硬生生地停了脚步,直愣愣的看著他,只见折堇用手拔掉胸口的箭,鲜红的血液便不断涌出,染红了衣襟。心里不由一紧,又想上前,折堇却抬起头看著他。
鲜血从嘴角流出,顺著下巴滴落,眉头都疼得绞在了一起,但最让人心碎的是那双眼睛,依旧美丽的眼睛,只是里面承载了太多的失望和悲伤,那浓重的悲伤像是要把人整个吞没了般。
“彻,是我太天真,妄想得到你所有的疼爱,但到现在才明白,不管你有多麽宠我,我在你心里的地位也永远都比不上这万里江山。可是,直到现在才懂得这一点,实在太痴,太傻。如今我心已死,你若还想著那虚无的荣华,这条命送你又如何?”
声音虽轻,却浓浓的绝望,听著让人揪心。
“不是这样的,你听我解释。”恒洛彻说著又想上前,但潮汐却拿起匕首重新抵在折堇咽喉,“别忘了你的人还在我手上,不准上来?”
看著折堇的伤口,恒洛彻早已心急如焚,想上前查看,又再三被阻止,不由吼了出来,“你到底想怎样?”
恒洛彻的怒火确实把潮汐吓住了,但他毕竟也是见过大场面的,片刻便又恢复正常,“把我们放了。”
恒洛彻调整了一下呼吸,用以压制心中的怒火以及心疼,“好,我答应你,你们可以走了,但是,把堇留下。”
“你把我当小孩子看啊?”潮汐并不打算放人,反而笑道:“要是我把他放了,但你却不放我们,那不是亏了。”
“你……”恒洛彻确实想要爆发了,却硬生生地忍住了,“君无戏言,你若放了他,我一定放了你们。”
听他那麽说,潮汐也有些动摇了,毕竟殿下受了重伤,若再这麽拖下去,也不是什麽办法,正想答应,却听折堇说:“不要答应,就算他愿意信守承诺,也难保柯芷姬不会派人来追杀你们,还是谨慎一点的好。”
潮汐想想也对,便说:“你的君无戏言又值不了多少钱,这毕竟是人命关天的是,也由不得我不谨慎,这样好了,我们先带他走,等到了安全的地方,再放他回来,如何?”
“不准,若到了地方,你不放人怎麽办?”想都没想,恒洛彻就一口拒绝,“再说,即使你们放了他,他受了那麽重的伤,要怎麽回来?”
“既然这样,你跟我们一起走不就成了。”
“痴心妄想。”没等恒洛彻回答,柯芷姬就拒绝了,“皇上可是一国之君,哪能护送你们出宫?你们简直欺人太甚。”
柯芷姬话音刚落,恒洛彻就接口道:“不,我答应。”
听到这个回答,屋内的人皆愣了,连折堇眼中也露出惊讶之色,他竟然愿意以身犯险?
柯芷姬自是不答应,正想斥责恒洛彻,却见他突然跪在自己面前,“我求你,母後,我不想他再怀疑我的真心。”
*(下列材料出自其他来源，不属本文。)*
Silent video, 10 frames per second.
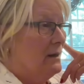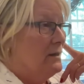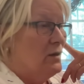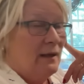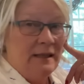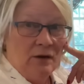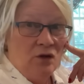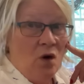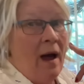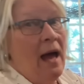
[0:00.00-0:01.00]
So I don't
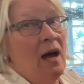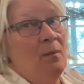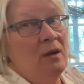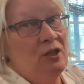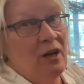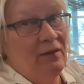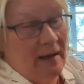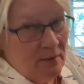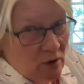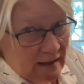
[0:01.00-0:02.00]
know how much of it
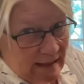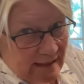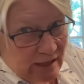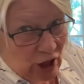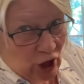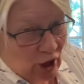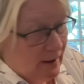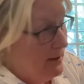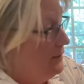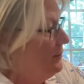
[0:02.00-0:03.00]
I'm going to get
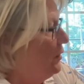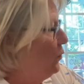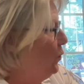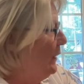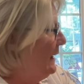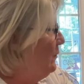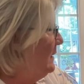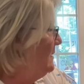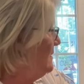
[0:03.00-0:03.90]
done, but we will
见了此状,柯芷姬就算再狠心,也不愿再拂他的意,不由在心中冷笑,恒若白,你的苦肉计成功了,你果然厉害。
而折堇则是低著头,强忍著夺眶而出的泪,为什麽?彻,你为何如此痴情,我这般利用你,你却还如此待我,你让我该如何?如何才能不那麽自责?
☆、无法自拔
传来太医替折堇包扎伤口之後,恒洛彻便护送潮汐他们出宫。
四个人,一匹马车,恒洛彻和潮汐坐在外面驾车,折堇则和泠冽坐在车内。
原本恒洛彻担心折堇的伤势,坚持要和折堇坐在车内,但潮汐却一口拒绝,声称若是恒洛彻进了马车,乘机杀死泠冽救走折堇,那岂不是得不偿失。
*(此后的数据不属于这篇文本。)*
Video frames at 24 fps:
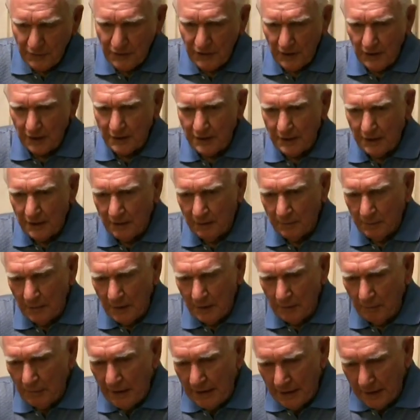section of my
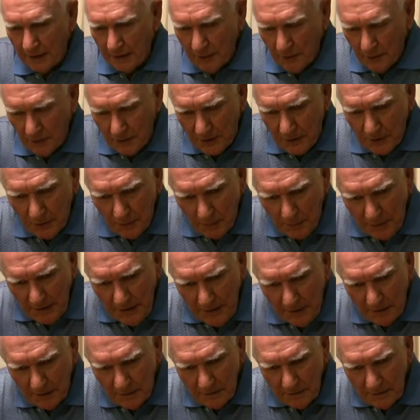Bangalore
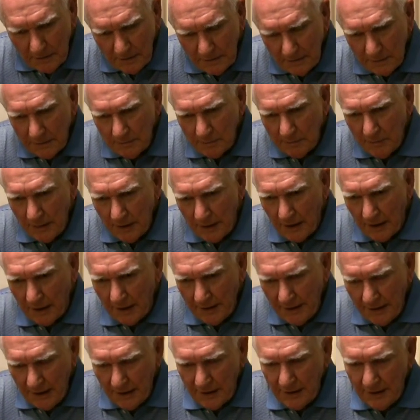torpedo, but I
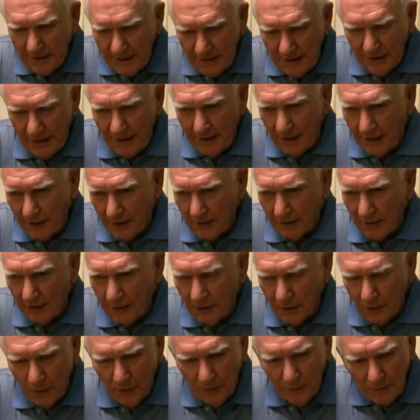did get out of the
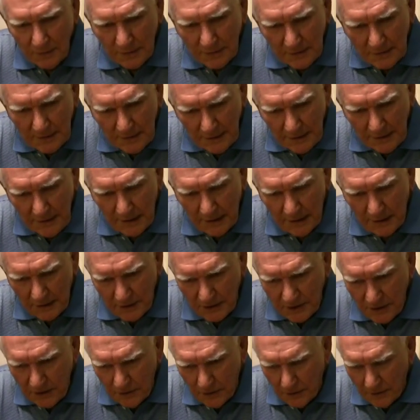hole and got
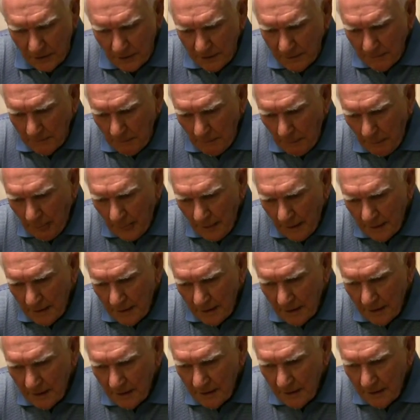ashore.
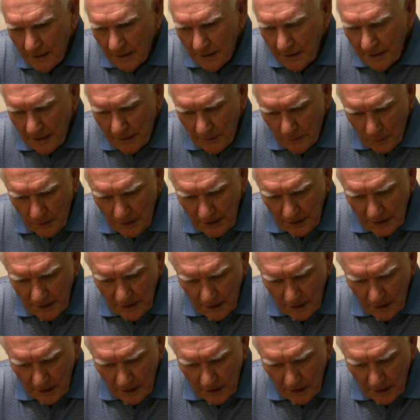And we had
虽然恒洛彻再三保证绝不会如此,但潮汐却依旧坚持,没办法,只得和潮汐一块驾车。
马车之内。折堇看著窗外出神,竟连泠冽在叫他都毫无知觉。
直到泠冽凑过去用手碰了碰他,他才如梦初醒,回过头,问:“何事?”
泠冽愣了半晌,叹息道:“殿下,您用情太深了,这样下去,终会越陷越深。”
“用情太深?”折堇重复了一遍他说的这四个字,不禁笑道:“或许正如你所说,只是如今,我已经深陷泥沼,无法自拔了。”
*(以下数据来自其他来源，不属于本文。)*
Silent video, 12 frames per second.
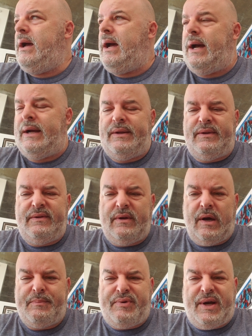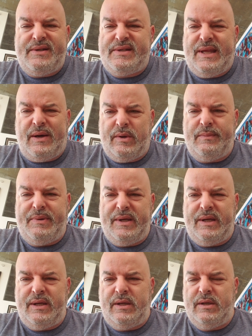and a price that would
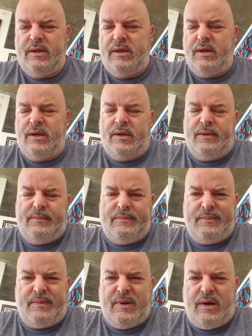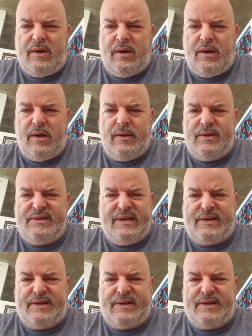be $600,000 orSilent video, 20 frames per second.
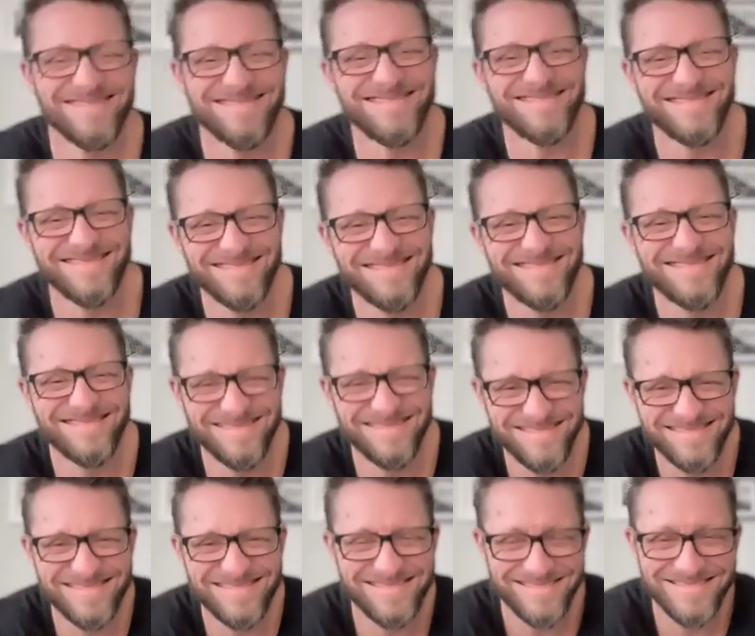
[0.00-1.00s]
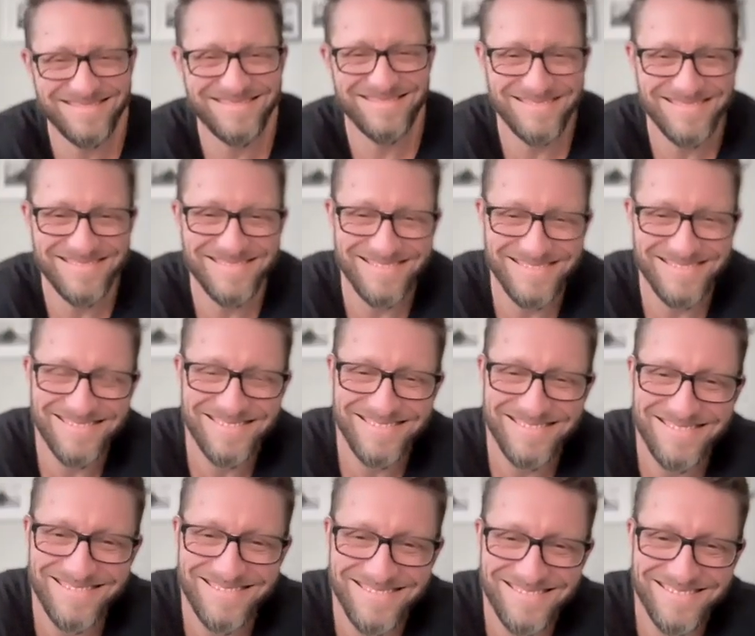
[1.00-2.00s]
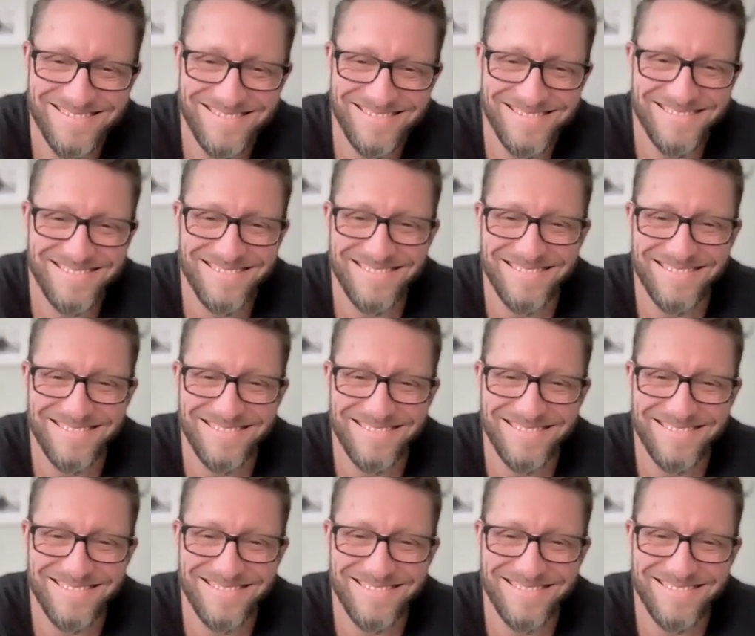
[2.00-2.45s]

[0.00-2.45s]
It's imaginary, it's true,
“但是这样下去,殿下会伤到自己的。”泠冽不免有些担忧。
“那又如何?”折堇看著窗外,“反正已经是这样了。”
“可是殿下……”泠冽还想说什麽,马车却突然停了下来,往窗外看了看,才发现不知不觉已到了安全的地方。
折堇回头看了泠冽一眼,“你快走吧,好好养伤。”
泠冽还想再劝他一劝,但最终还是忍住了,叹了口气,走出了马车。
然後听到一些谈话声,接著就安静了。
折堇掀开帘子,见到潮汐他们已经走了,就走了出来,坐在马车外面。